There have been 53 expeditions to the ISS; 53 long-duration crews have called it home since Expedition 1 floated aboard in 2000. They’ve been mostly from America and Russia, the two principal and unlikely partners in one of the most expensive and challenging construction projects ever completed. (The ISS rose out of the ashes of two previous space stations: Russia’s Mir, last occupied in 1999 before it fell out of the sky in 2001, and Ronald Reagan’s proposed Freedom, which never got past the blueprints.) Its first few residents came and went largely without incident, conducting scientific experiments in everything from fluid dynamics to zero-G botany while studying what month after weightless month can do to the human body.
In November 2002, Expedition 6 arrived on the station’s doorstep. They were two Americans, Ken Bowersox and Don Pettit, and a Russian, Nikolai Budarin. They were supposed to complete a four-month tour in orbit. Then the shuttle Columbia dissolved into a finger of smoke somewhere beneath them in February 2003. The remaining shuttles were grounded, and the men of Expedition 6 were asked to extend their stay. They were told that they might come home in a few months. They might come home in a year. Maybe longer.

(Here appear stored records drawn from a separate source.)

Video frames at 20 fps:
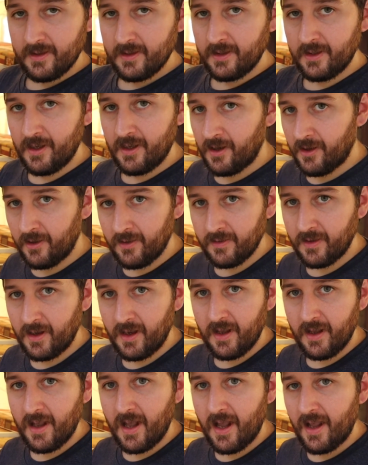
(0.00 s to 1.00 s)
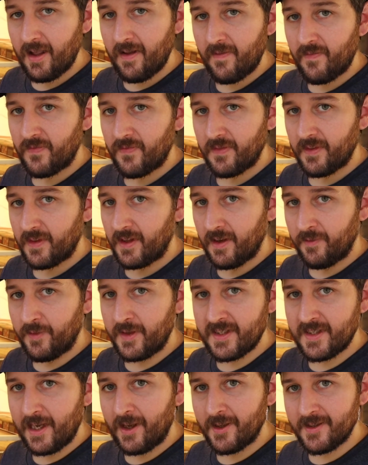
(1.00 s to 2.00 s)
you know, if it
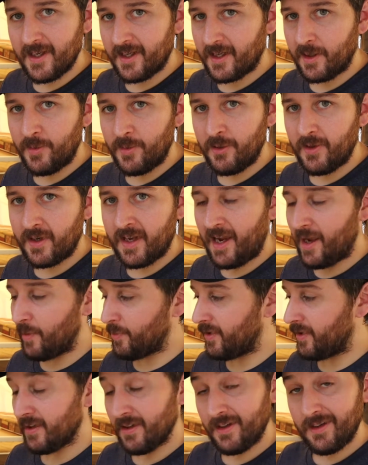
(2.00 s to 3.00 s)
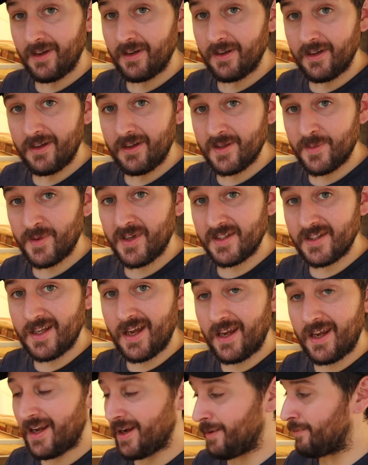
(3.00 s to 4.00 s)
sounds like I'm new to camping, it's because I
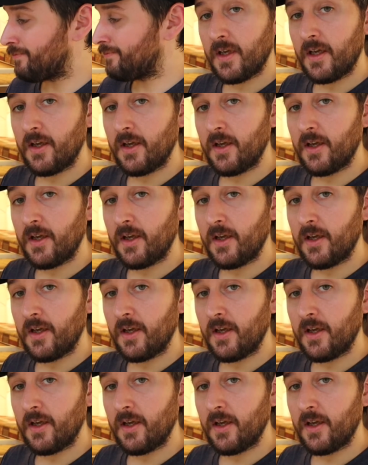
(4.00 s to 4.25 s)
am.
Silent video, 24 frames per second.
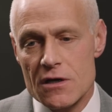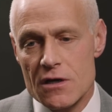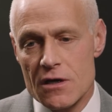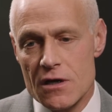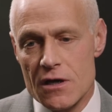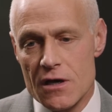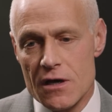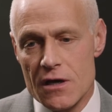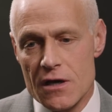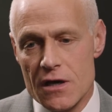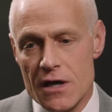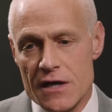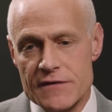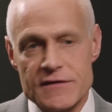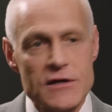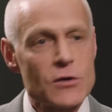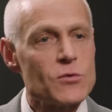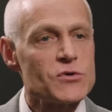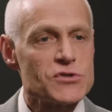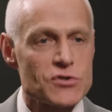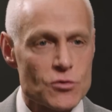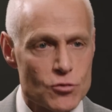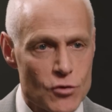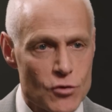I think
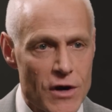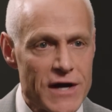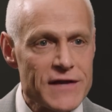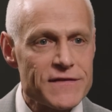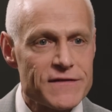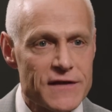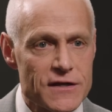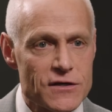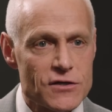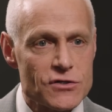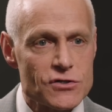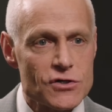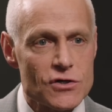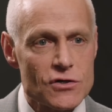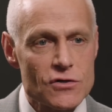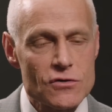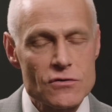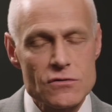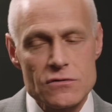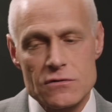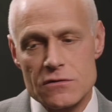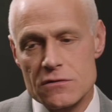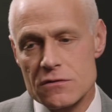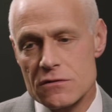it was the right thing to
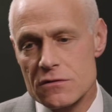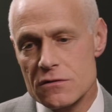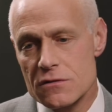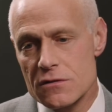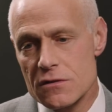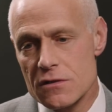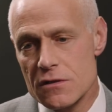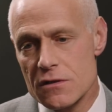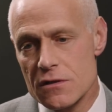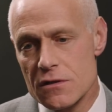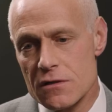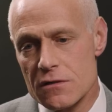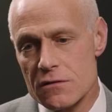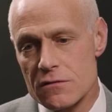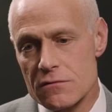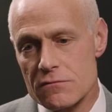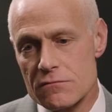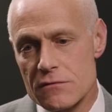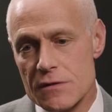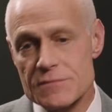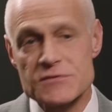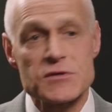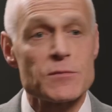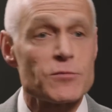do.
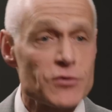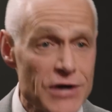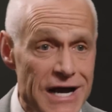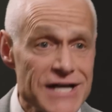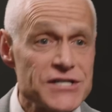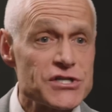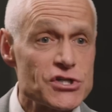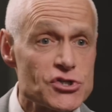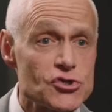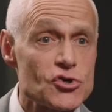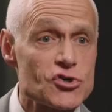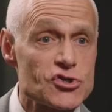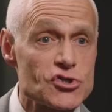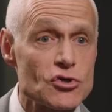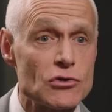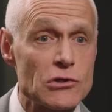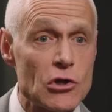I'm surprised it took so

In the end, Expedition 6 came home in a Russian Soyuz capsule, only a couple of months after their original return date. Their dramatic descent didn’t make many headlines, and, except for Scott Kelly’s recent year-long stint in space, none of the subsequent 47 expeditions have garnered much attention either. Few of us give a thought to the International Space Station, even though, when the future measures our collective contribution to humanity, the ISS will prove the single best thing we did. Less than a century after the Model T was state of the art, we manufactured a kind of galleon in space and have sent men and women from 10 countries to live in it, along with a host of short-term visitors, without recess or mutiny or fatality, for nearly 20 years. By the time the ISS makes its fiery return to Earth, possibly in the late 2020s, it will have become a stepping stone to lunar colonies and the first human mission to Mars. It will have taught us so much about our ability to adapt to the most hostile of environments. The most beautiful too.
Tonight there are a half-dozen brave people, including three Americans, wrapped up in sleeping bags strapped to the cluttered walls there, dreaming of their families and gravity and everything else they’re missing. They are heroes, but the chances are slim that you could recall any of their names. Maybe it will make you feel better to remember instead, if only for the time it takes for the station to cross your night sky, that while everything can seem so awful and cynical here at home, we are still capable of distant miracles. Right now the International Space Station is hurtling through space, and so is its crew, which means so are we, living in its constant light.